### Your objective
Working from the records below, return word for word the line that contains "[0:09.00-0:10.00]" and each line after it, ending with the last. Skip all pictures.

━━━ Working data

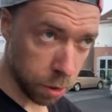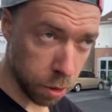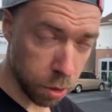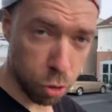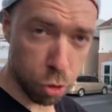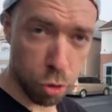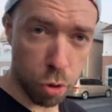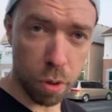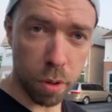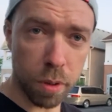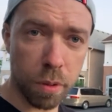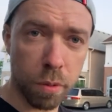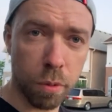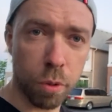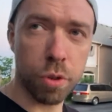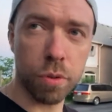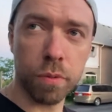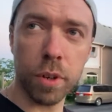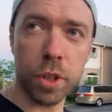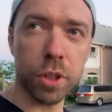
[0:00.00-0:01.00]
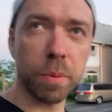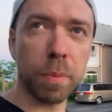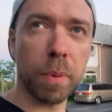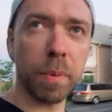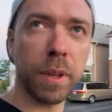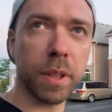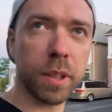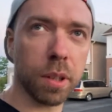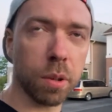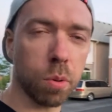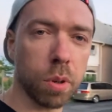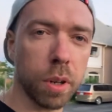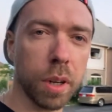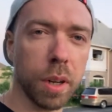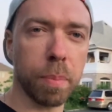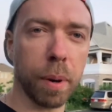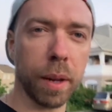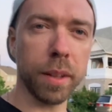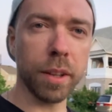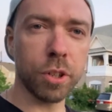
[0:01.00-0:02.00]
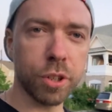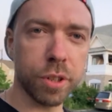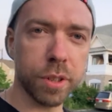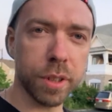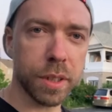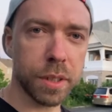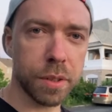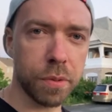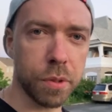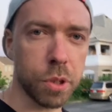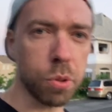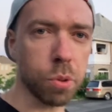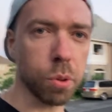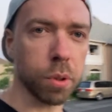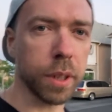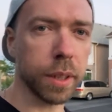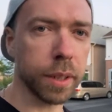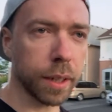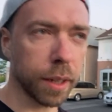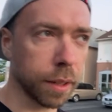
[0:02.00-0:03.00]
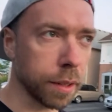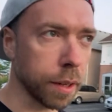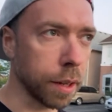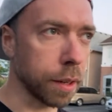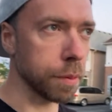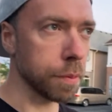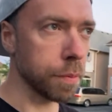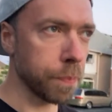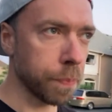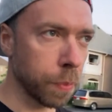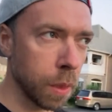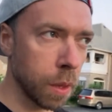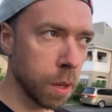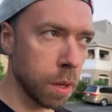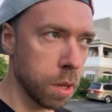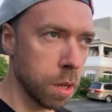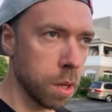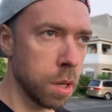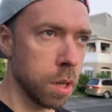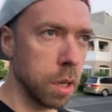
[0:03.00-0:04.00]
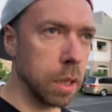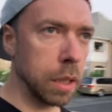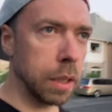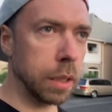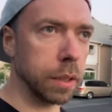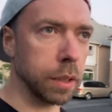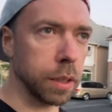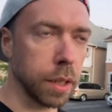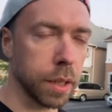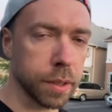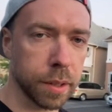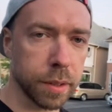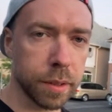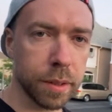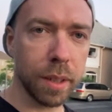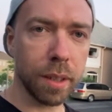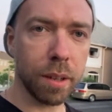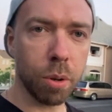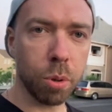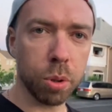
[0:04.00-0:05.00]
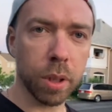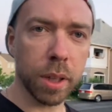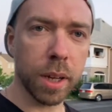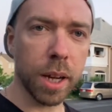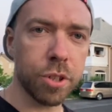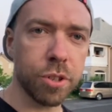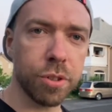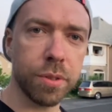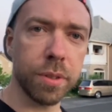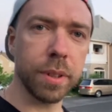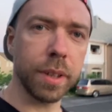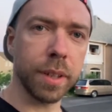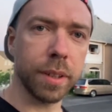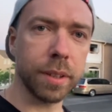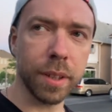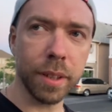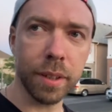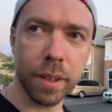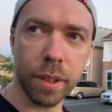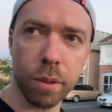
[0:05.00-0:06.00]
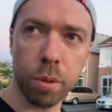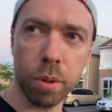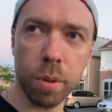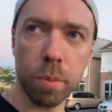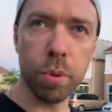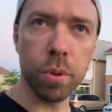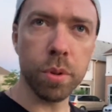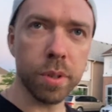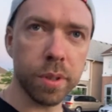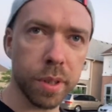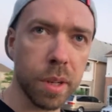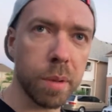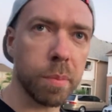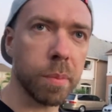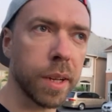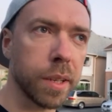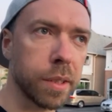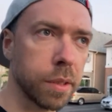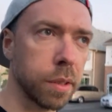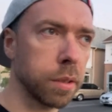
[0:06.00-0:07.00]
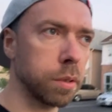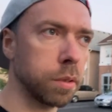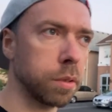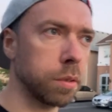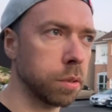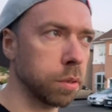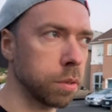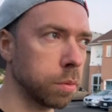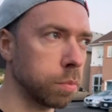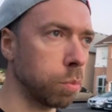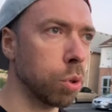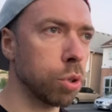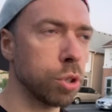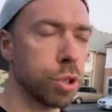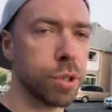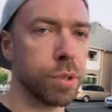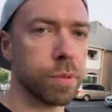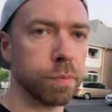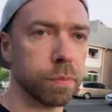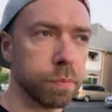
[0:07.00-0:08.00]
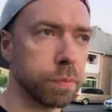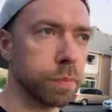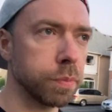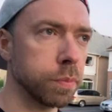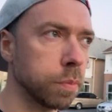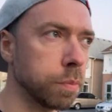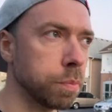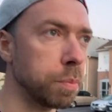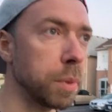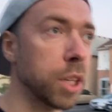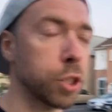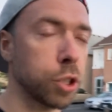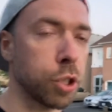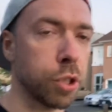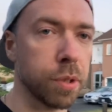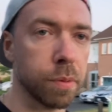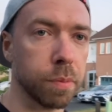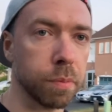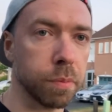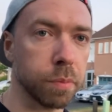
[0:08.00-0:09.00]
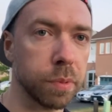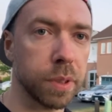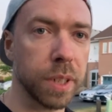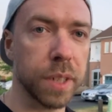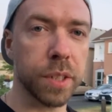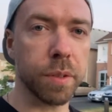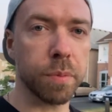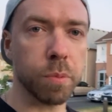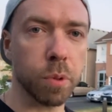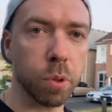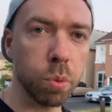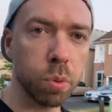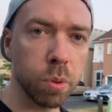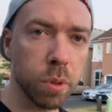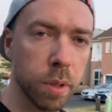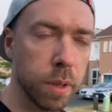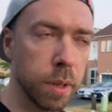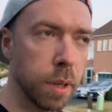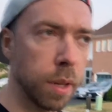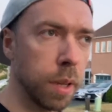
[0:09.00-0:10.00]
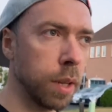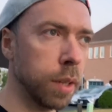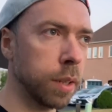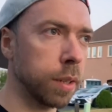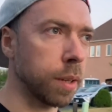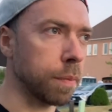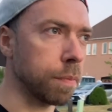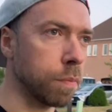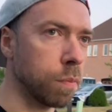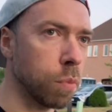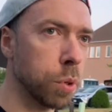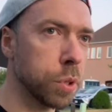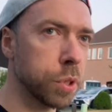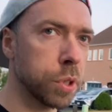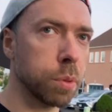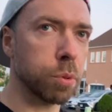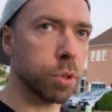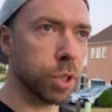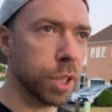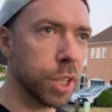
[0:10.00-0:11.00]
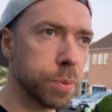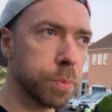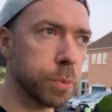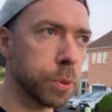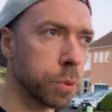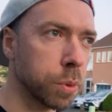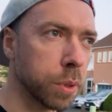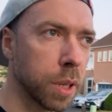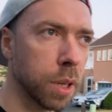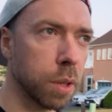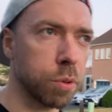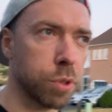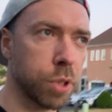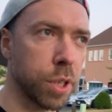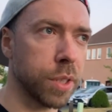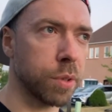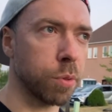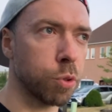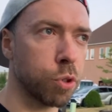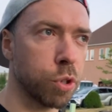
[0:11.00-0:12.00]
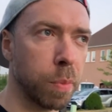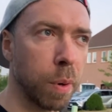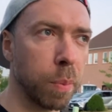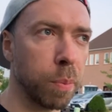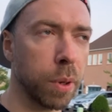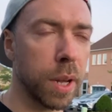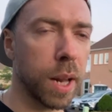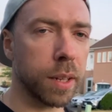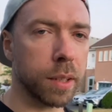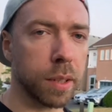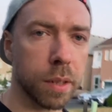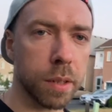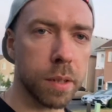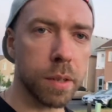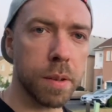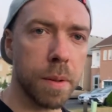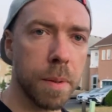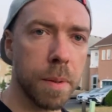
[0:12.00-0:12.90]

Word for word: Еще очень важный момент такой, как продолжительность видео да, на канале. Э, Создай какой-то качественный контент, который будет занимать больше, чем меньше, чем 10 минут, там 8-6 минут, как сейчас очень популярно.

━━━━━━

### Response to this task
[0:09.00-0:10.00]
[0:10.00-0:11.00]
[0:11.00-0:12.00]
[0:12.00-0:12.90]

Word for word: Еще очень важный момент такой, как продолжительность видео да, на канале. Э, Создай какой-то качественный контент, который будет занимать больше, чем меньше, чем 10 минут, там 8-6 минут, как сейчас очень популярно.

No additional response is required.